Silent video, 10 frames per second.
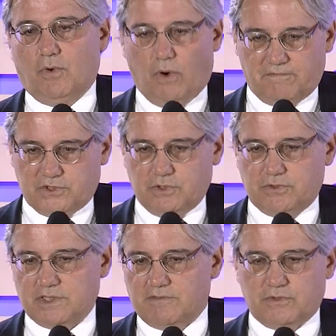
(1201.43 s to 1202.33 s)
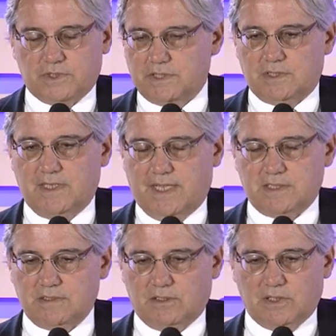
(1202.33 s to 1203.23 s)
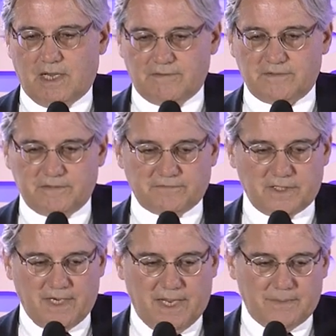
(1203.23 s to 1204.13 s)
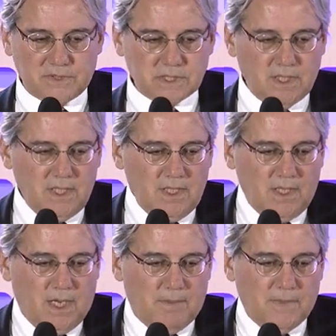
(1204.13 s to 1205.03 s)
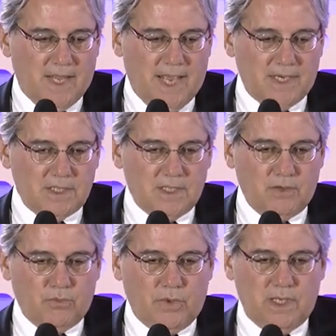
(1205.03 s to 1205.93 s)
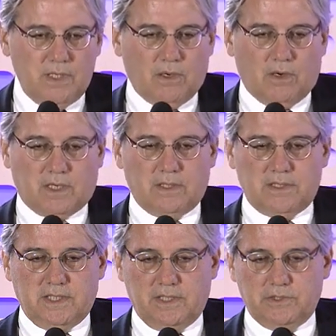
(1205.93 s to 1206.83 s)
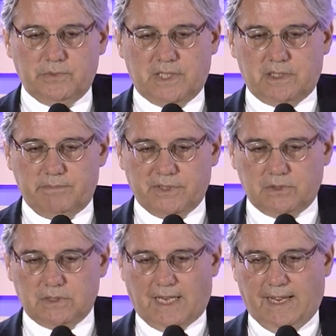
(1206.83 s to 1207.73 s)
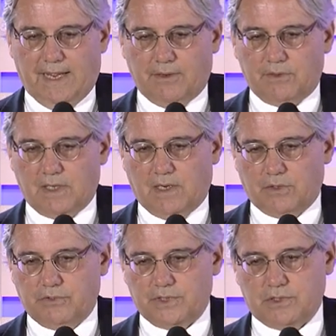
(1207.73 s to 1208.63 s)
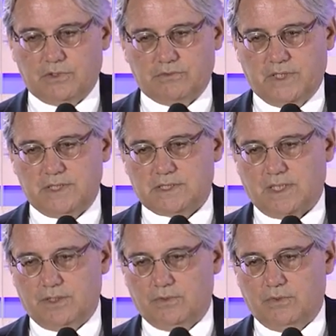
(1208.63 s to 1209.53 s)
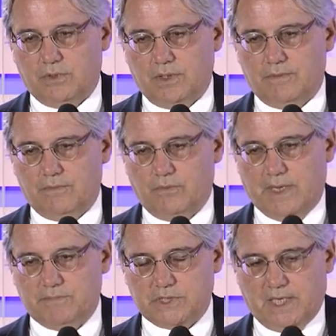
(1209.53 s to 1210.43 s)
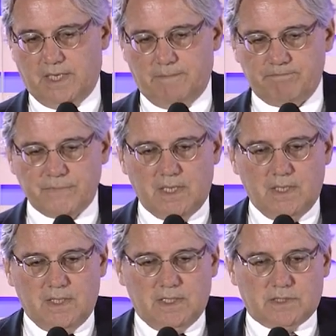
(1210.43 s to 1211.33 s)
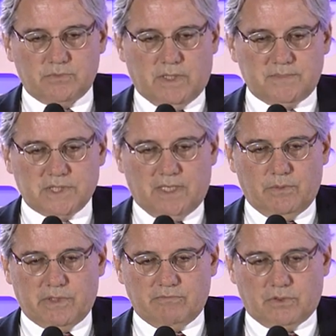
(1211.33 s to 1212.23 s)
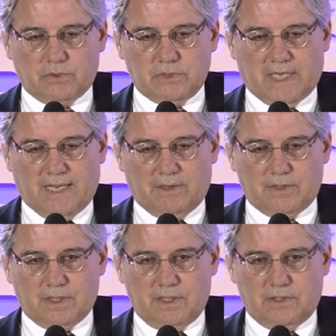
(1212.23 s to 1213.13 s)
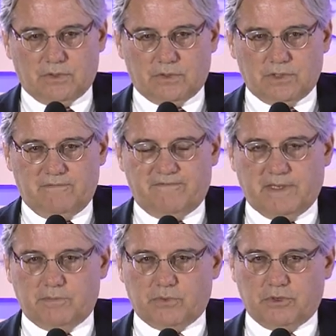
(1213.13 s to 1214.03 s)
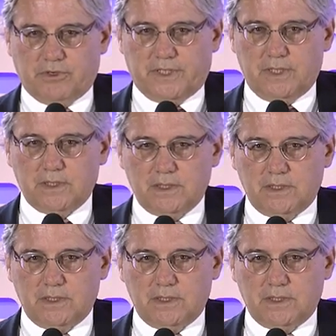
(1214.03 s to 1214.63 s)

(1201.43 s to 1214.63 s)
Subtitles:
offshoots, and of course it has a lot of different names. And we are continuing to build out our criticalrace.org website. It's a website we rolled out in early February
- - -
» **Prompt**:
In the copy, no picture may appear; the records themselves must be output exactly.

» **Task output**:
Silent video, 10 frames per second.
(1201.43 s to 1202.33 s)
(1202.33 s to 1203.23 s)
(1203.23 s to 1204.13 s)
(1204.13 s to 1205.03 s)
(1205.03 s to 1205.93 s)
(1205.93 s to 1206.83 s)
(1206.83 s to 1207.73 s)
(1207.73 s to 1208.63 s)
(1208.63 s to 1209.53 s)
(1209.53 s to 1210.43 s)
(1210.43 s to 1211.33 s)
(1211.33 s to 1212.23 s)
(1212.23 s to 1213.13 s)
(1213.13 s to 1214.03 s)
(1214.03 s to 1214.63 s)

(1201.43 s to 1214.63 s)
Subtitles:
offshoots, and of course it has a lot of different names. And we are continuing to build out our criticalrace.org website. It's a website we rolled out in early February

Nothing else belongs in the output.